Content starts
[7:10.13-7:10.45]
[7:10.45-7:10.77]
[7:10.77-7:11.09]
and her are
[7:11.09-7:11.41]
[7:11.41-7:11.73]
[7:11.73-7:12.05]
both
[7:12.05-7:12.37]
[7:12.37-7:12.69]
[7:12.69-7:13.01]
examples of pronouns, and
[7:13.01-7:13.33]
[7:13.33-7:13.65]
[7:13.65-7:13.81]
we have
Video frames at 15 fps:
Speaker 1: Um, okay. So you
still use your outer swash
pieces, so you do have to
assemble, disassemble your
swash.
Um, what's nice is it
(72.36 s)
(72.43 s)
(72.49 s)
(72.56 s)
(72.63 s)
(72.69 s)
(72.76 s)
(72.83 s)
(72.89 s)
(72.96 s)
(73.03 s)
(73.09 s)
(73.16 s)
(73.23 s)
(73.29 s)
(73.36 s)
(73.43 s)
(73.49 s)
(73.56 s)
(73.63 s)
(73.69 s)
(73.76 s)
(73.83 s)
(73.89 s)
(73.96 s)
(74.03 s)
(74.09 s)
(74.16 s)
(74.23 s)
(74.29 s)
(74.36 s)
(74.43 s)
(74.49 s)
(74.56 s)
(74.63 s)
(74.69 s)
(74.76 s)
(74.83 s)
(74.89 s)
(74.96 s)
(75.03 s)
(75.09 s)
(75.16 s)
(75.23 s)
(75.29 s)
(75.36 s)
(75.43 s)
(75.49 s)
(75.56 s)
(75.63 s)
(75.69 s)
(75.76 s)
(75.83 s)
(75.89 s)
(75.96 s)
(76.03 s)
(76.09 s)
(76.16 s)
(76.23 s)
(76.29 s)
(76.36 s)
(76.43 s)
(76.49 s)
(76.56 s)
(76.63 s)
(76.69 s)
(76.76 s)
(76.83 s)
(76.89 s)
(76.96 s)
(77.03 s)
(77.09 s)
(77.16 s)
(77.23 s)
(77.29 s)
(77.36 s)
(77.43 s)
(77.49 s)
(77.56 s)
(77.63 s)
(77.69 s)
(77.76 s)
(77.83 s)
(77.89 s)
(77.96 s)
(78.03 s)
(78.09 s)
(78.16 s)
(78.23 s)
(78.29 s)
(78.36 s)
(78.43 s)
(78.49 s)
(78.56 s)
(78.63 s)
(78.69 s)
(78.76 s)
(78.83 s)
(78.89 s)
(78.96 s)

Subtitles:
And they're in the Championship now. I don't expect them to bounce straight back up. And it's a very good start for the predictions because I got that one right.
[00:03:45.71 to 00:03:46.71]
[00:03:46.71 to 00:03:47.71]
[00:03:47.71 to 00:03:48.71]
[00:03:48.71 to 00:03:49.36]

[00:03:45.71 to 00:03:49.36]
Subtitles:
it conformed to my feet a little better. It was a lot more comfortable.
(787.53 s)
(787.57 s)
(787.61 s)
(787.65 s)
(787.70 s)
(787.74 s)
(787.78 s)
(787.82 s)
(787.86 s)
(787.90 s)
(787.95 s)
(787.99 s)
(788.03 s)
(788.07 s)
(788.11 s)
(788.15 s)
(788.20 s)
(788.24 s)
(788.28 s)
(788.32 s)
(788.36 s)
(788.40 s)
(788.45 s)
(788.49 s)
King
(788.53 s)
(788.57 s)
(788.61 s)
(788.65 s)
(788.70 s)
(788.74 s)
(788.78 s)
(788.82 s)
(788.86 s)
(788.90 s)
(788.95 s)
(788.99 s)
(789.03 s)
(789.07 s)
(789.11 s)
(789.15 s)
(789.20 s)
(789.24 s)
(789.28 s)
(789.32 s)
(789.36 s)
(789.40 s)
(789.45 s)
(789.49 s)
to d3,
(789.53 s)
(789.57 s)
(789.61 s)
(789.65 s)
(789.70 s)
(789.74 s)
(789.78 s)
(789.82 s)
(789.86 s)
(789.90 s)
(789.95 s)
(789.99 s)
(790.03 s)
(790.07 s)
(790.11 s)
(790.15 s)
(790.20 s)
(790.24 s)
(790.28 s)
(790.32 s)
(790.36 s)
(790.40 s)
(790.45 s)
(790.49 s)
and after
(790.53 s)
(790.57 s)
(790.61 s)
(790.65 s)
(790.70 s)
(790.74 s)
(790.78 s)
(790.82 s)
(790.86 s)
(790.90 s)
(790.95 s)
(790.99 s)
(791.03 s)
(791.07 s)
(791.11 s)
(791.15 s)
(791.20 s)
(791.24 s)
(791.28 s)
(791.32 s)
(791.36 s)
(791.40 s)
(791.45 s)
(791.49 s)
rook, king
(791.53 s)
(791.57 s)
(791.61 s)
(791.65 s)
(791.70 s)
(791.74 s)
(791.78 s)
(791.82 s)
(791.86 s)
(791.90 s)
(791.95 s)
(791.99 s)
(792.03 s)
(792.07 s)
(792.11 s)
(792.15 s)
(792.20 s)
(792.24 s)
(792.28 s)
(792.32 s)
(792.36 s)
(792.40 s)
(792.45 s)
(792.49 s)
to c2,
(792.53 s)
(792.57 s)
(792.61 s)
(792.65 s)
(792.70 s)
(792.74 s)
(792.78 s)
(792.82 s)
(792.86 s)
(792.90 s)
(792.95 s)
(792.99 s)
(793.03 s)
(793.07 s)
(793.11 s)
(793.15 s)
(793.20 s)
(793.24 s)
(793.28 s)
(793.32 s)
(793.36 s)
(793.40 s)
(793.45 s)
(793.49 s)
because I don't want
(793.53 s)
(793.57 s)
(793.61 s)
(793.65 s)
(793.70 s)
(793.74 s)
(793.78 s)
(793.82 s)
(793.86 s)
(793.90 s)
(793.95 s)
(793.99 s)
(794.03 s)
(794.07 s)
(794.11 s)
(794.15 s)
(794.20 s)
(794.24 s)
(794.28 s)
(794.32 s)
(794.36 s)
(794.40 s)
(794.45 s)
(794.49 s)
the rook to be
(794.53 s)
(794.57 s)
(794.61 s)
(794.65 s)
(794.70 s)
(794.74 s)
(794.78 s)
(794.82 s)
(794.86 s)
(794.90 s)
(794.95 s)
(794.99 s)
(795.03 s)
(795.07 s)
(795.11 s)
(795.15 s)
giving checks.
Content ends
> [WORK TO BE COMPLETED]:
Give all of the entries again, word for word.

> [THE ANSWER]:
[7:10.13-7:10.45]
[7:10.45-7:10.77]
[7:10.77-7:11.09]
and her are
[7:11.09-7:11.41]
[7:11.41-7:11.73]
[7:11.73-7:12.05]
both
[7:12.05-7:12.37]
[7:12.37-7:12.69]
[7:12.69-7:13.01]
examples of pronouns, and
[7:13.01-7:13.33]
[7:13.33-7:13.65]
[7:13.65-7:13.81]
we have
Video frames at 15 fps:
Speaker 1: Um, okay. So you
still use your outer swash
pieces, so you do have to
assemble, disassemble your
swash.
Um, what's nice is it
(72.36 s)
(72.43 s)
(72.49 s)
(72.56 s)
(72.63 s)
(72.69 s)
(72.76 s)
(72.83 s)
(72.89 s)
(72.96 s)
(73.03 s)
(73.09 s)
(73.16 s)
(73.23 s)
(73.29 s)
(73.36 s)
(73.43 s)
(73.49 s)
(73.56 s)
(73.63 s)
(73.69 s)
(73.76 s)
(73.83 s)
(73.89 s)
(73.96 s)
(74.03 s)
(74.09 s)
(74.16 s)
(74.23 s)
(74.29 s)
(74.36 s)
(74.43 s)
(74.49 s)
(74.56 s)
(74.63 s)
(74.69 s)
(74.76 s)
(74.83 s)
(74.89 s)
(74.96 s)
(75.03 s)
(75.09 s)
(75.16 s)
(75.23 s)
(75.29 s)
(75.36 s)
(75.43 s)
(75.49 s)
(75.56 s)
(75.63 s)
(75.69 s)
(75.76 s)
(75.83 s)
(75.89 s)
(75.96 s)
(76.03 s)
(76.09 s)
(76.16 s)
(76.23 s)
(76.29 s)
(76.36 s)
(76.43 s)
(76.49 s)
(76.56 s)
(76.63 s)
(76.69 s)
(76.76 s)
(76.83 s)
(76.89 s)
(76.96 s)
(77.03 s)
(77.09 s)
(77.16 s)
(77.23 s)
(77.29 s)
(77.36 s)
(77.43 s)
(77.49 s)
(77.56 s)
(77.63 s)
(77.69 s)
(77.76 s)
(77.83 s)
(77.89 s)
(77.96 s)
(78.03 s)
(78.09 s)
(78.16 s)
(78.23 s)
(78.29 s)
(78.36 s)
(78.43 s)
(78.49 s)
(78.56 s)
(78.63 s)
(78.69 s)
(78.76 s)
(78.83 s)
(78.89 s)
(78.96 s)

Subtitles:
And they're in the Championship now. I don't expect them to bounce straight back up. And it's a very good start for the predictions because I got that one right.
[00:03:45.71 to 00:03:46.71]
[00:03:46.71 to 00:03:47.71]
[00:03:47.71 to 00:03:48.71]
[00:03:48.71 to 00:03:49.36]

[00:03:45.71 to 00:03:49.36]
Subtitles:
it conformed to my feet a little better. It was a lot more comfortable.
(787.53 s)
(787.57 s)
(787.61 s)
(787.65 s)
(787.70 s)
(787.74 s)
(787.78 s)
(787.82 s)
(787.86 s)
(787.90 s)
(787.95 s)
(787.99 s)
(788.03 s)
(788.07 s)
(788.11 s)
(788.15 s)
(788.20 s)
(788.24 s)
(788.28 s)
(788.32 s)
(788.36 s)
(788.40 s)
(788.45 s)
(788.49 s)
King
(788.53 s)
(788.57 s)
(788.61 s)
(788.65 s)
(788.70 s)
(788.74 s)
(788.78 s)
(788.82 s)
(788.86 s)
(788.90 s)
(788.95 s)
(788.99 s)
(789.03 s)
(789.07 s)
(789.11 s)
(789.15 s)
(789.20 s)
(789.24 s)
(789.28 s)
(789.32 s)
(789.36 s)
(789.40 s)
(789.45 s)
(789.49 s)
to d3,
(789.53 s)
(789.57 s)
(789.61 s)
(789.65 s)
(789.70 s)
(789.74 s)
(789.78 s)
(789.82 s)
(789.86 s)
(789.90 s)
(789.95 s)
(789.99 s)
(790.03 s)
(790.07 s)
(790.11 s)
(790.15 s)
(790.20 s)
(790.24 s)
(790.28 s)
(790.32 s)
(790.36 s)
(790.40 s)
(790.45 s)
(790.49 s)
and after
(790.53 s)
(790.57 s)
(790.61 s)
(790.65 s)
(790.70 s)
(790.74 s)
(790.78 s)
(790.82 s)
(790.86 s)
(790.90 s)
(790.95 s)
(790.99 s)
(791.03 s)
(791.07 s)
(791.11 s)
(791.15 s)
(791.20 s)
(791.24 s)
(791.28 s)
(791.32 s)
(791.36 s)
(791.40 s)
(791.45 s)
(791.49 s)
rook, king
(791.53 s)
(791.57 s)
(791.61 s)
(791.65 s)
(791.70 s)
(791.74 s)
(791.78 s)
(791.82 s)
(791.86 s)
(791.90 s)
(791.95 s)
(791.99 s)
(792.03 s)
(792.07 s)
(792.11 s)
(792.15 s)
(792.20 s)
(792.24 s)
(792.28 s)
(792.32 s)
(792.36 s)
(792.40 s)
(792.45 s)
(792.49 s)
to c2,
(792.53 s)
(792.57 s)
(792.61 s)
(792.65 s)
(792.70 s)
(792.74 s)
(792.78 s)
(792.82 s)
(792.86 s)
(792.90 s)
(792.95 s)
(792.99 s)
(793.03 s)
(793.07 s)
(793.11 s)
(793.15 s)
(793.20 s)
(793.24 s)
(793.28 s)
(793.32 s)
(793.36 s)
(793.40 s)
(793.45 s)
(793.49 s)
because I don't want
(793.53 s)
(793.57 s)
(793.61 s)
(793.65 s)
(793.70 s)
(793.74 s)
(793.78 s)
(793.82 s)
(793.86 s)
(793.90 s)
(793.95 s)
(793.99 s)
(794.03 s)
(794.07 s)
(794.11 s)
(794.15 s)
(794.20 s)
(794.24 s)
(794.28 s)
(794.32 s)
(794.36 s)
(794.40 s)
(794.45 s)
(794.49 s)
the rook to be
(794.53 s)
(794.57 s)
(794.61 s)
(794.65 s)
(794.70 s)
(794.74 s)
(794.78 s)
(794.82 s)
(794.86 s)
(794.90 s)
(794.95 s)
(794.99 s)
(795.03 s)
(795.07 s)
(795.11 s)
(795.15 s)
giving checks.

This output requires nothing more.